Speaker
Description
Recent advancements in machine learning have shown significant
promise in nuclear applications, particularly in optimizing reactor operations, core design, and improving neutron spectroscopy techniques. This study introduces a novel approach that leverages machine learning algorithms to predict neutron spectra based on data obtained from solid-state detectors, with a specific focus on the performance of 4H-Silicon Carbide detectors under various monoenergetic neutron fields. These sensors are considered excellent candidates for fast neutron spectroscopy due to several key properties, such as wide bandgap, high radiation resistance, fast response times and thermal stability.
The experimental measurements were conducted at the Van de Graaff accelerator facility in Prague and at the TOTEM facility in Cadarache.

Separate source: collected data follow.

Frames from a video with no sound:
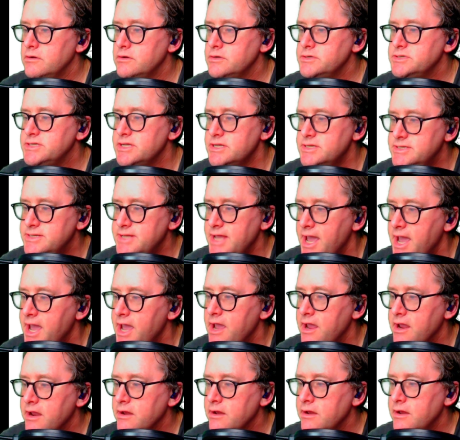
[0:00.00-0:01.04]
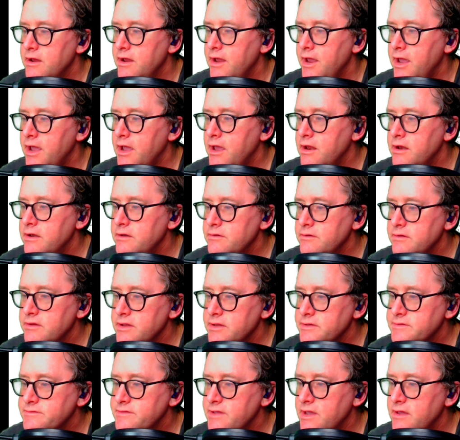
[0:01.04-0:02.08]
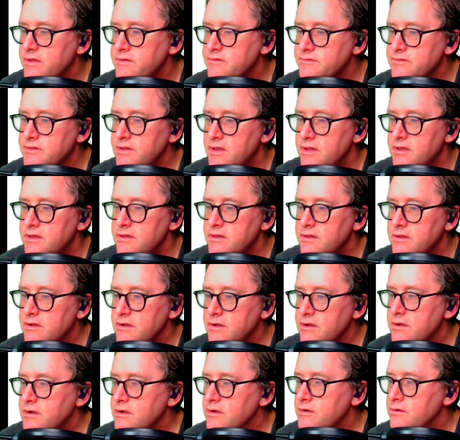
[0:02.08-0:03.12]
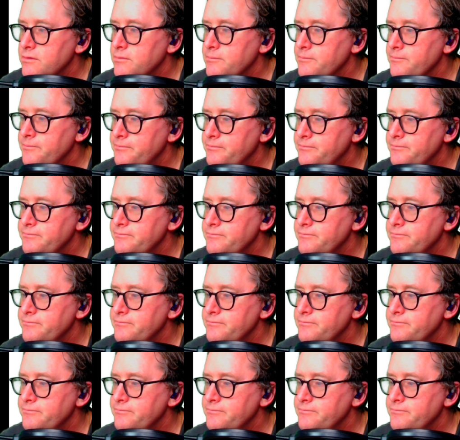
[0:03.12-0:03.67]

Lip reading: today. And it says the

In the first installation, the Silicon Carbide detector was exposed to multiple monoenergetic neutron beams generated via p+T, D+T, and D+D reactions. In the second infrastructure, the detector was subjected to a monoenergetic beam generated by GENIE16 D-T neutron generator. The sensor used in this study has dimensions of 2 mm × 3 mm × 60 μm. These experiments are the result of an international collaboration in the frame of the ’Timepix SiC detector’ project under the DANUBE region strategy program. The measurements were post-processed to collect the deposited energy in the detector which is used as input for the machine learning algorithm in order to obtain the reconstruction of neutron spectra. The automated learning spectra prediction is performed considering a training database built with the simulated response of the detector subjected to different synthetic spectra, generated as a combination of different mathematical functions. For the test base, the simulations were performed considering the detector exposed to measured spectra taken from the IAEA Compendium database. Simulations were done using the PHITS code and the machine learning model adopted is Kernel Ridge. Preliminary findings demonstrate that the machine learing-based approach can successfully reconstruct monoenergetic neutron spectra with high accuracy, showcasing its potential for improving fast neutron spectroscopy with semiconductor sensors.
Ongoing research at the IRESNE Institute of CEA Cadarache, precisely in the Department of Nuclear Techniques and Department of Reactor Study, aims to further assess the application of this machine learning technique in complex mixed-field environments, such as reactor pits, to evaluate its feasibility and reliability in real-world nuclear facility conditions. This work underscores the potential of integrating machine learning in nuclear instrumentation and measurement, providing innovative tools for neutron field analysis.